### Task data:
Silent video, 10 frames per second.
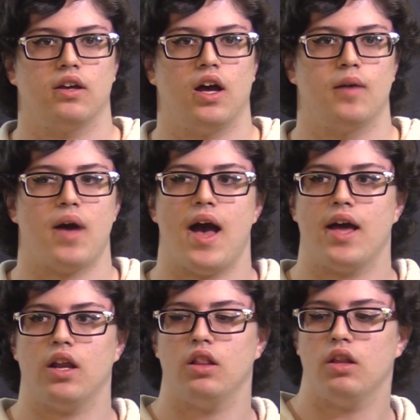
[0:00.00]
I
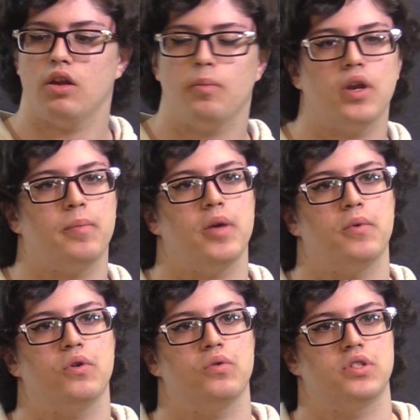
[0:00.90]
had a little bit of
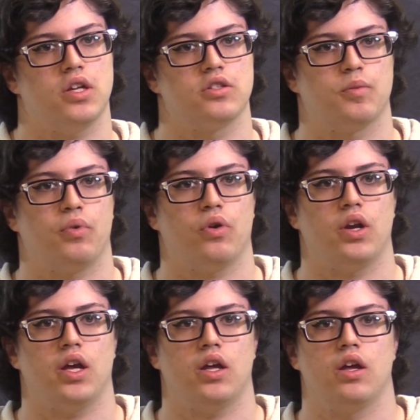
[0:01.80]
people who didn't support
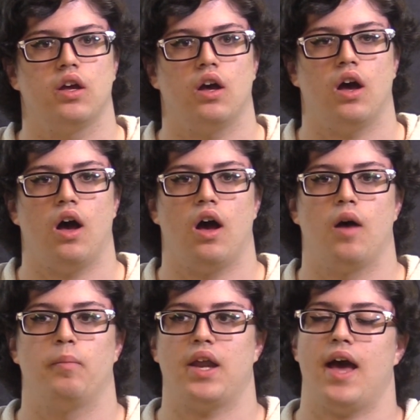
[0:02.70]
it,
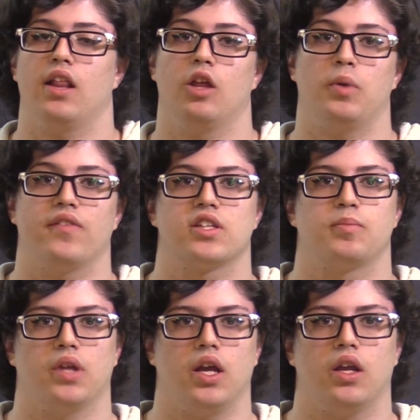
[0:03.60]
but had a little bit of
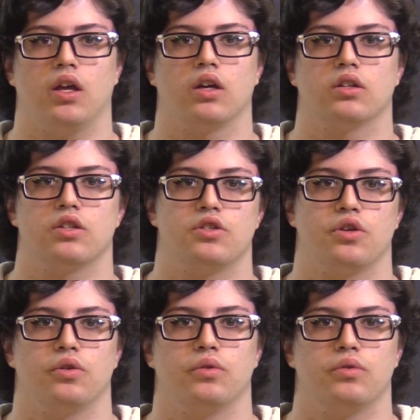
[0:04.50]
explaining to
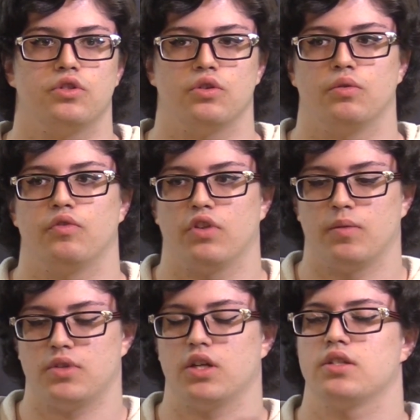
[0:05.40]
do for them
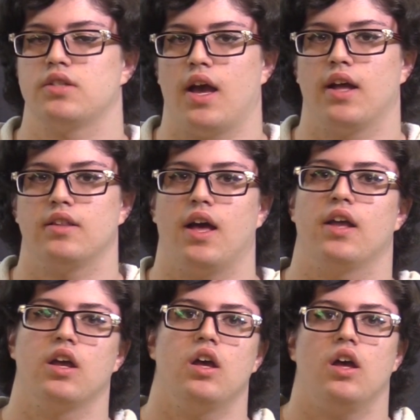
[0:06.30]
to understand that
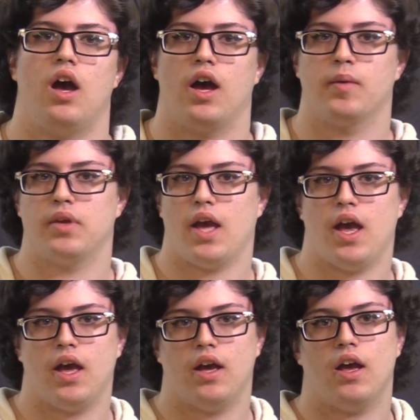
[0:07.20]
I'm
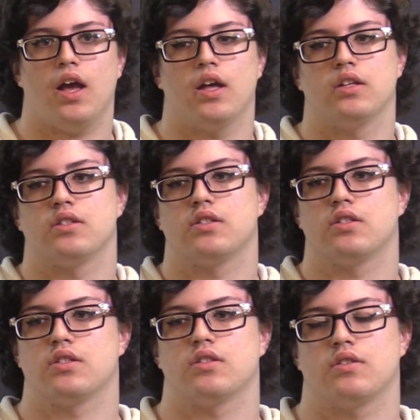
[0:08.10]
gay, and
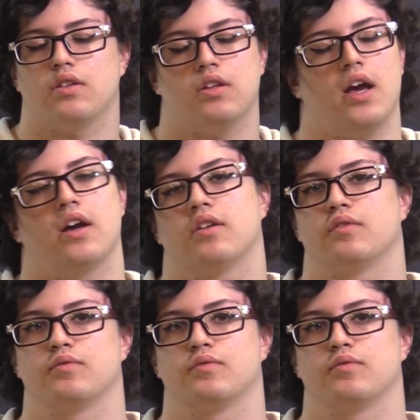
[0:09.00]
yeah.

==

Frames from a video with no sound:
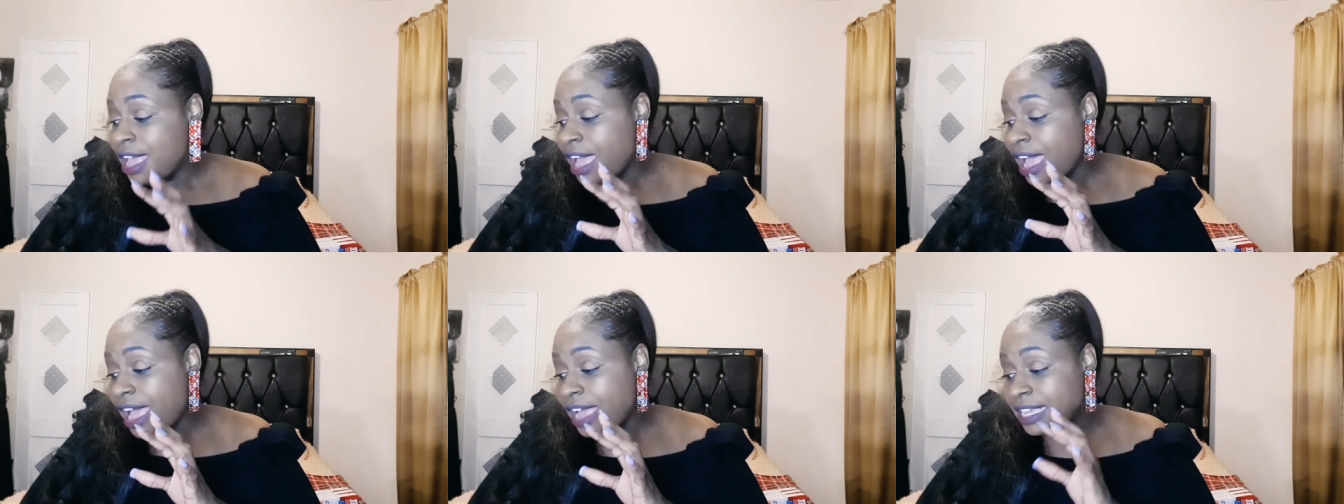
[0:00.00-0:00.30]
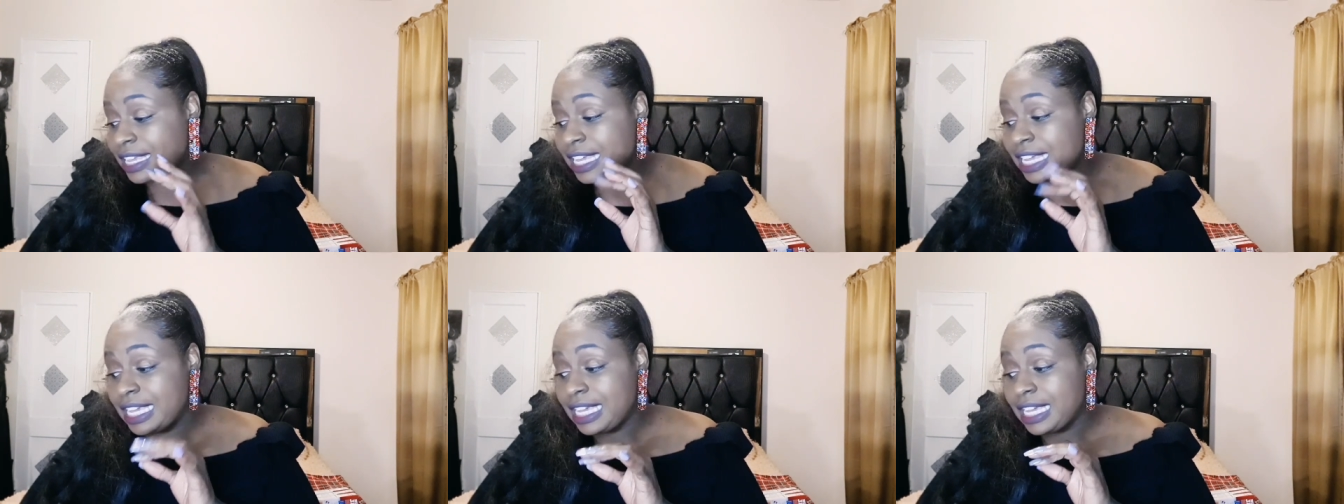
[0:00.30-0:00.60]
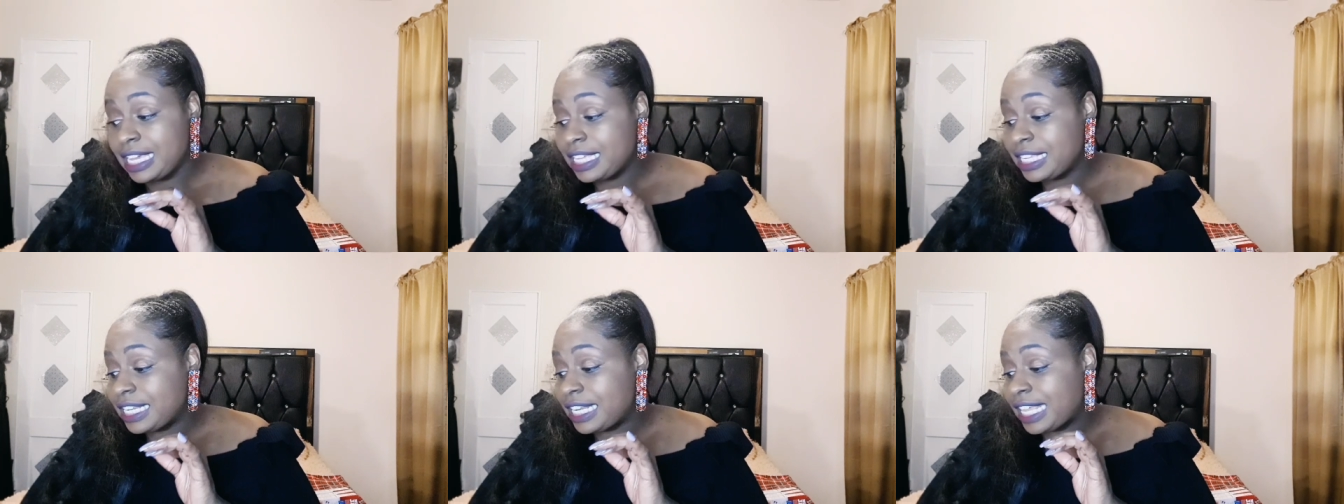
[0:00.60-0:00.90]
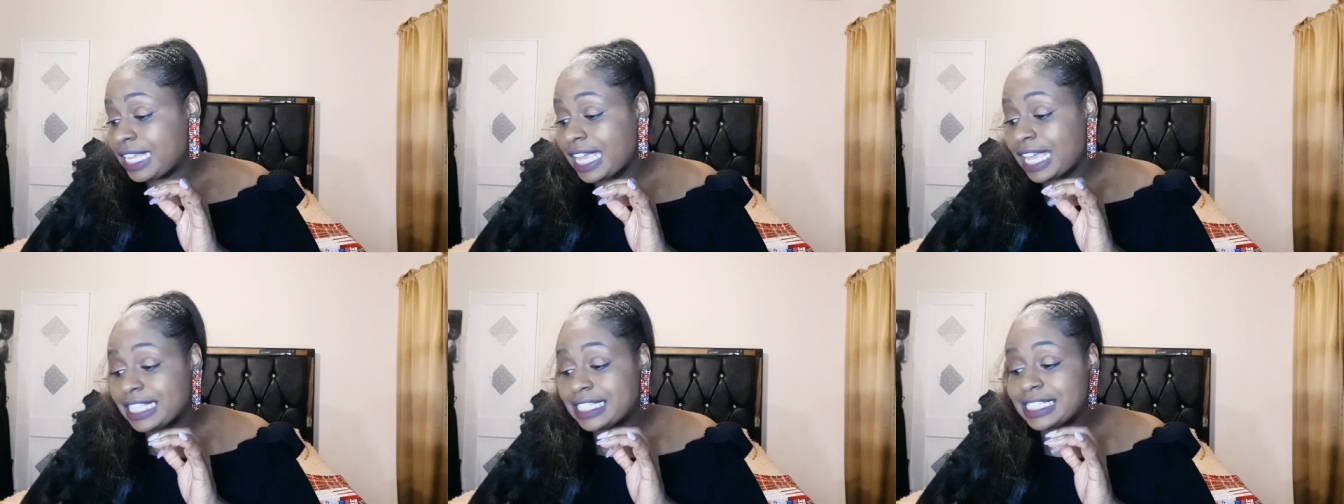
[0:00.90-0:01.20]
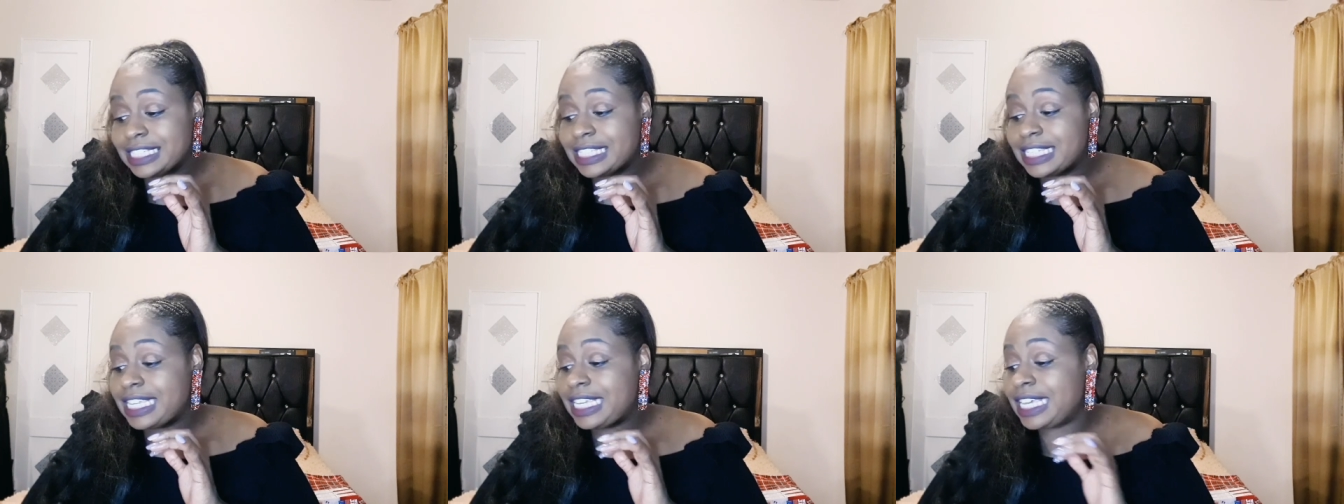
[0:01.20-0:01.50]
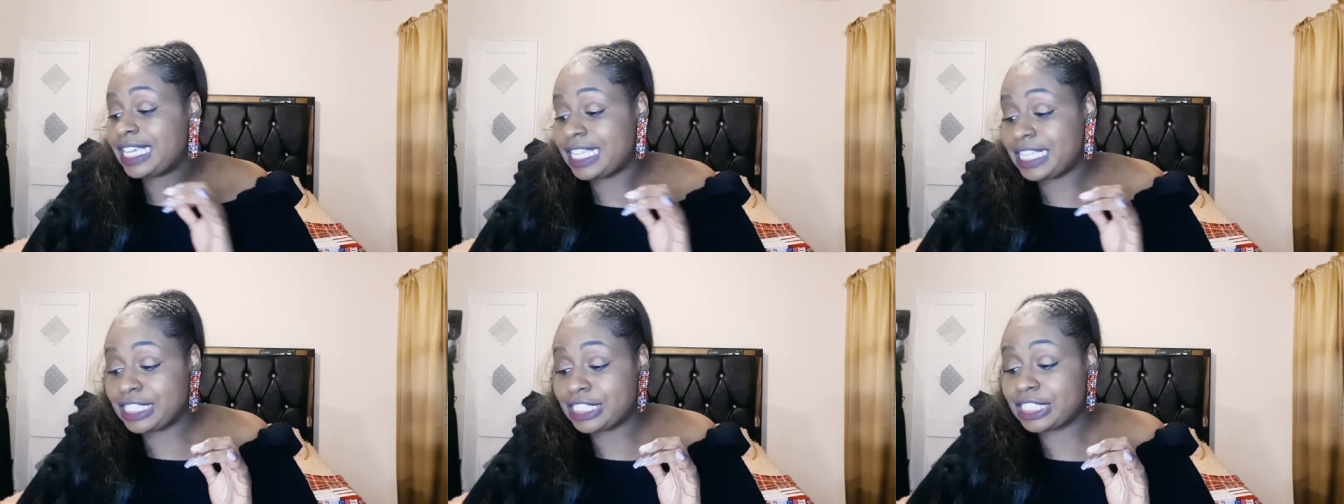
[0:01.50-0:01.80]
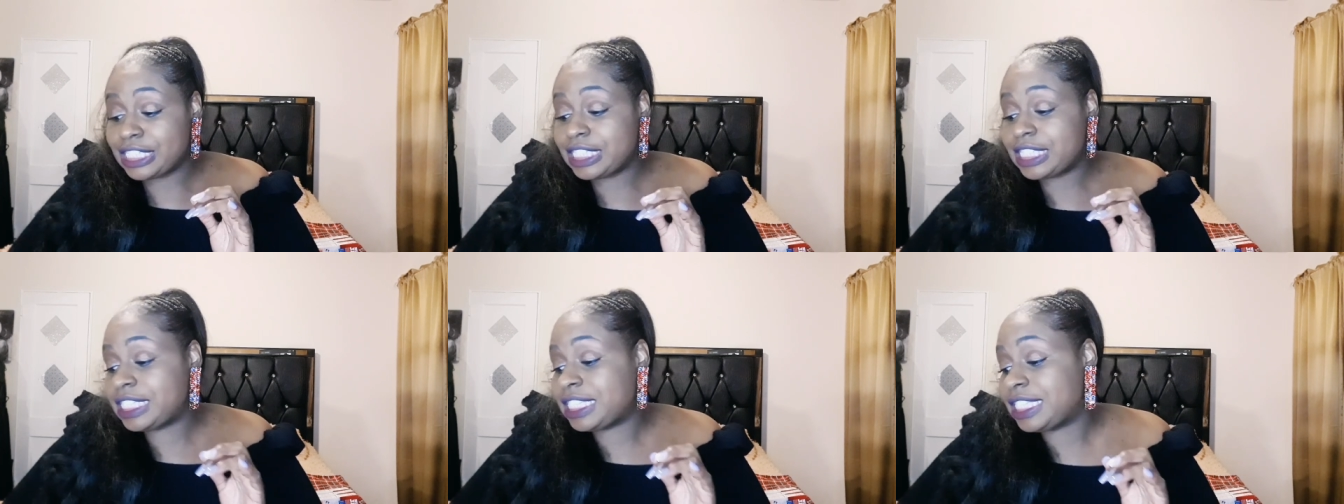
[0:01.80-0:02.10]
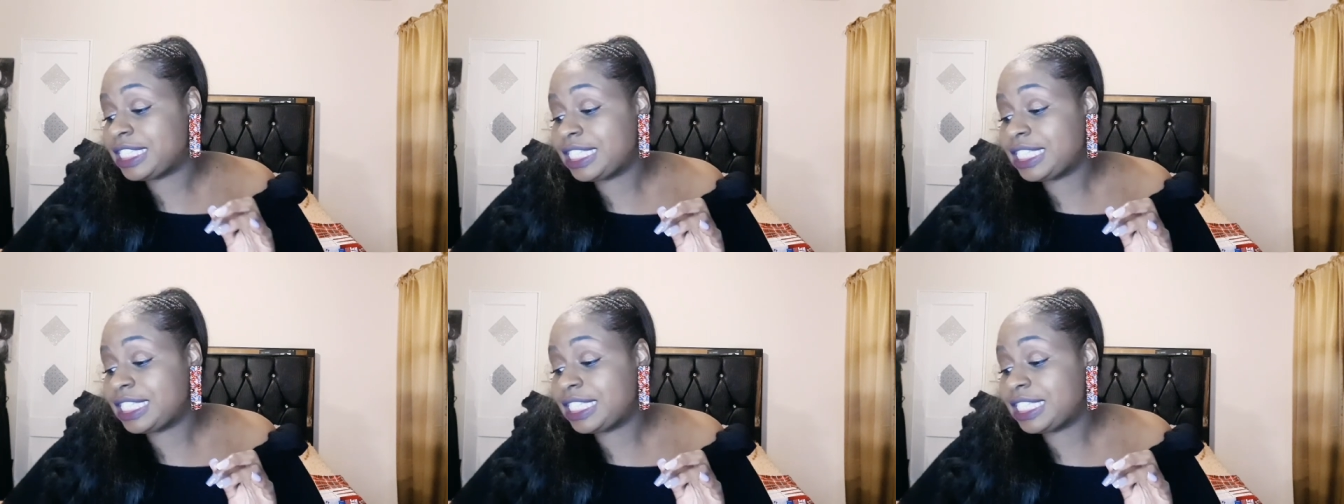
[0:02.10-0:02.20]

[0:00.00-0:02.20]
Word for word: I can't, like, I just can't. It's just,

==

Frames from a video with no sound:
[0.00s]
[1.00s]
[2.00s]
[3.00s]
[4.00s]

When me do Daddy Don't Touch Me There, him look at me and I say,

### Your goal:
From the records above, copy exactly the lines starting at the one with "[0:00.30-0:00.60]" and ending at the one with "Word for word: I", and no others. Pictures stay out.

### Task answer:
[0:00.30-0:00.60]
[0:00.60-0:00.90]
[0:00.90-0:01.20]
[0:01.20-0:01.50]
[0:01.50-0:01.80]
[0:01.80-0:02.10]
[0:02.10-0:02.20]

[0:00.00-0:02.20]
Word for word: I can't, like, I just can't. It's just,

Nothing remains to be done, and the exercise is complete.